Go to the line with "Video frames at" in the entries below and write out every line from there through the line with "Transcript: you can", exactly and without pictures.
#### DATA EXCERPTS
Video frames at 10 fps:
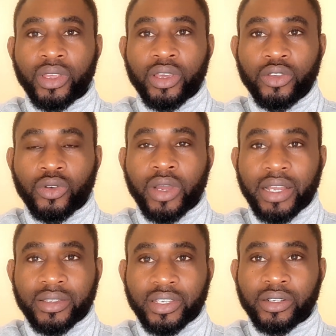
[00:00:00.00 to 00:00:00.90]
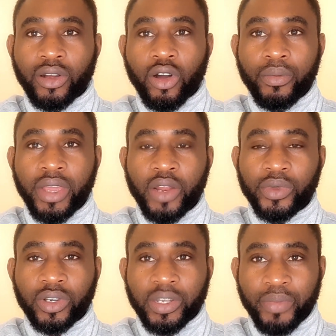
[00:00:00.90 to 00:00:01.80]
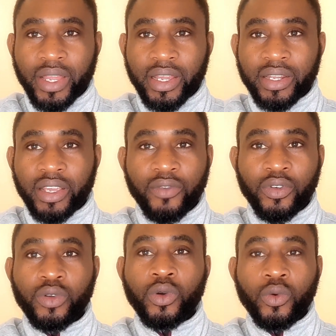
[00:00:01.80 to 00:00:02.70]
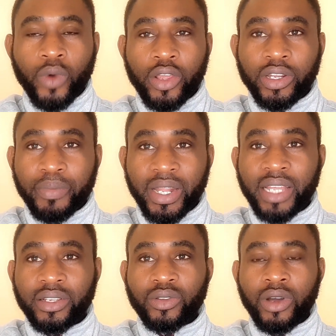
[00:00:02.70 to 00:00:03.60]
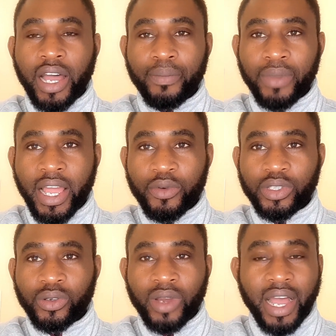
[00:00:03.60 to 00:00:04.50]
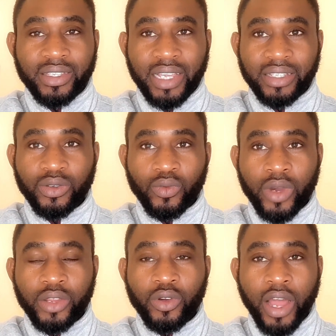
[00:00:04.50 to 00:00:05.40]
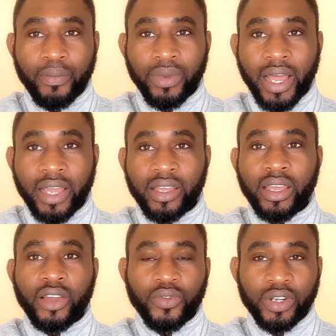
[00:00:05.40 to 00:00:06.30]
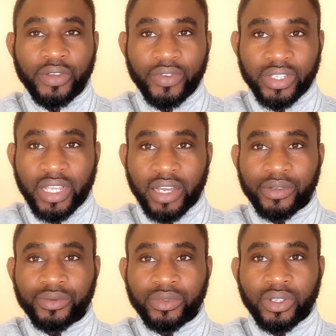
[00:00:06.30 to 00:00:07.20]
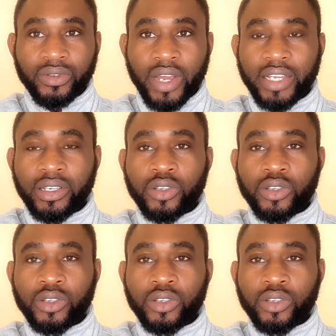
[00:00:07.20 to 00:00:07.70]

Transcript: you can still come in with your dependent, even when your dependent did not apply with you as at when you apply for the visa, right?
########
#### DATA EXCERPTS
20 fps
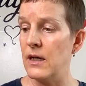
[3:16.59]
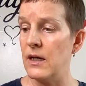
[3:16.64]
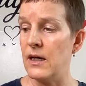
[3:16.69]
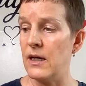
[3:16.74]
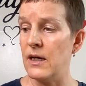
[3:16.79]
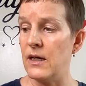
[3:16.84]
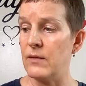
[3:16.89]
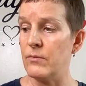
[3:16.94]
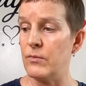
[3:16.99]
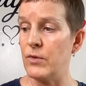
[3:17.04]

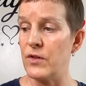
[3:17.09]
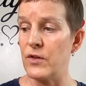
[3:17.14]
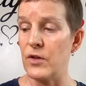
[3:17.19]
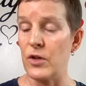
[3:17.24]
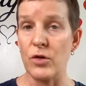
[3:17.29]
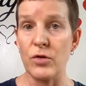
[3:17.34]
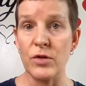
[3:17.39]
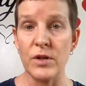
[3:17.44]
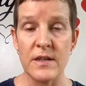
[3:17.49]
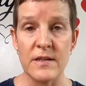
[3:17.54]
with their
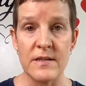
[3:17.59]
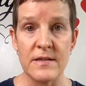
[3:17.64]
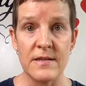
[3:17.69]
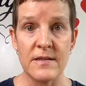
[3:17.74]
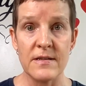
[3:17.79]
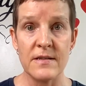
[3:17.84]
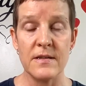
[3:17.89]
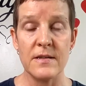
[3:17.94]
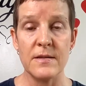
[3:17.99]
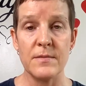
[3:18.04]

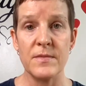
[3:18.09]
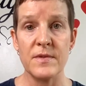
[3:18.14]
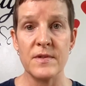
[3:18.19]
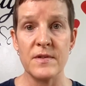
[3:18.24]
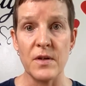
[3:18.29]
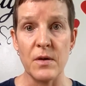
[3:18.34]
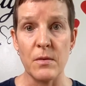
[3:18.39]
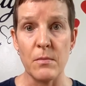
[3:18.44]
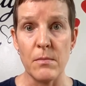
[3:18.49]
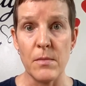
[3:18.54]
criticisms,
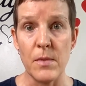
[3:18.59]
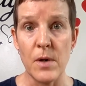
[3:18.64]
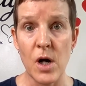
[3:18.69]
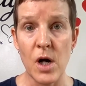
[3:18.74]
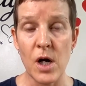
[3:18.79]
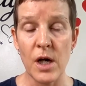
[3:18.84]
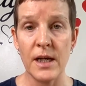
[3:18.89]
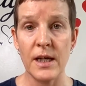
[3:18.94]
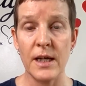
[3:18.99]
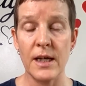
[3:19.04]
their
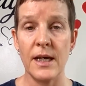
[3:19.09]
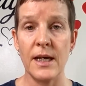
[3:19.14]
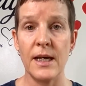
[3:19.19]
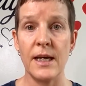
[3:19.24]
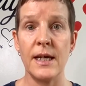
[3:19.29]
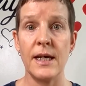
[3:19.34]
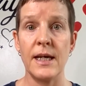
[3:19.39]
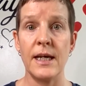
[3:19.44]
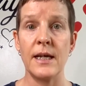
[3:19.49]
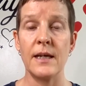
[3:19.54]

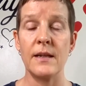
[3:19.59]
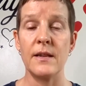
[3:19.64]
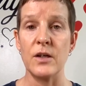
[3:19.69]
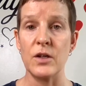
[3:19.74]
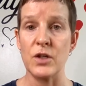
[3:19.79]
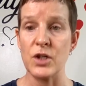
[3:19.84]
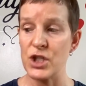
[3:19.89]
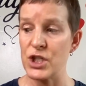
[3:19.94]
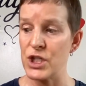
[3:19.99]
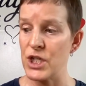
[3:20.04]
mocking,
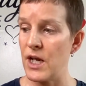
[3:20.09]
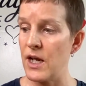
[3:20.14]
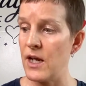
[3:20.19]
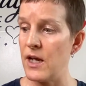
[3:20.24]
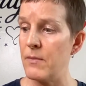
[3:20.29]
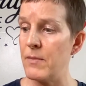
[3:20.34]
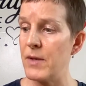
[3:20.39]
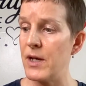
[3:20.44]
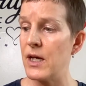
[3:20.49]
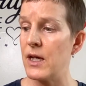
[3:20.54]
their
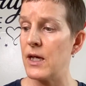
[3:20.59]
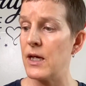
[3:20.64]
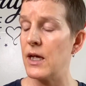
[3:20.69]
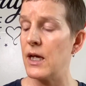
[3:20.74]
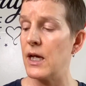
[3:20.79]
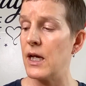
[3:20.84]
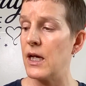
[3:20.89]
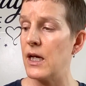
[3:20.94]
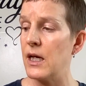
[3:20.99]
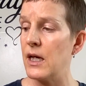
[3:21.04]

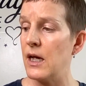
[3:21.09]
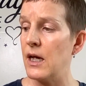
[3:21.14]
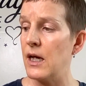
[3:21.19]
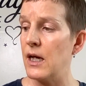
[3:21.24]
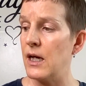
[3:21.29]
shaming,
########
» **REPLY TO THE EXERCISE**:
Video frames at 10 fps:
[00:00:00.00 to 00:00:00.90]
[00:00:00.90 to 00:00:01.80]
[00:00:01.80 to 00:00:02.70]
[00:00:02.70 to 00:00:03.60]
[00:00:03.60 to 00:00:04.50]
[00:00:04.50 to 00:00:05.40]
[00:00:05.40 to 00:00:06.30]
[00:00:06.30 to 00:00:07.20]
[00:00:07.20 to 00:00:07.70]

Transcript: you can still come in with your dependent, even when your dependent did not apply with you as at when you apply for the visa, right?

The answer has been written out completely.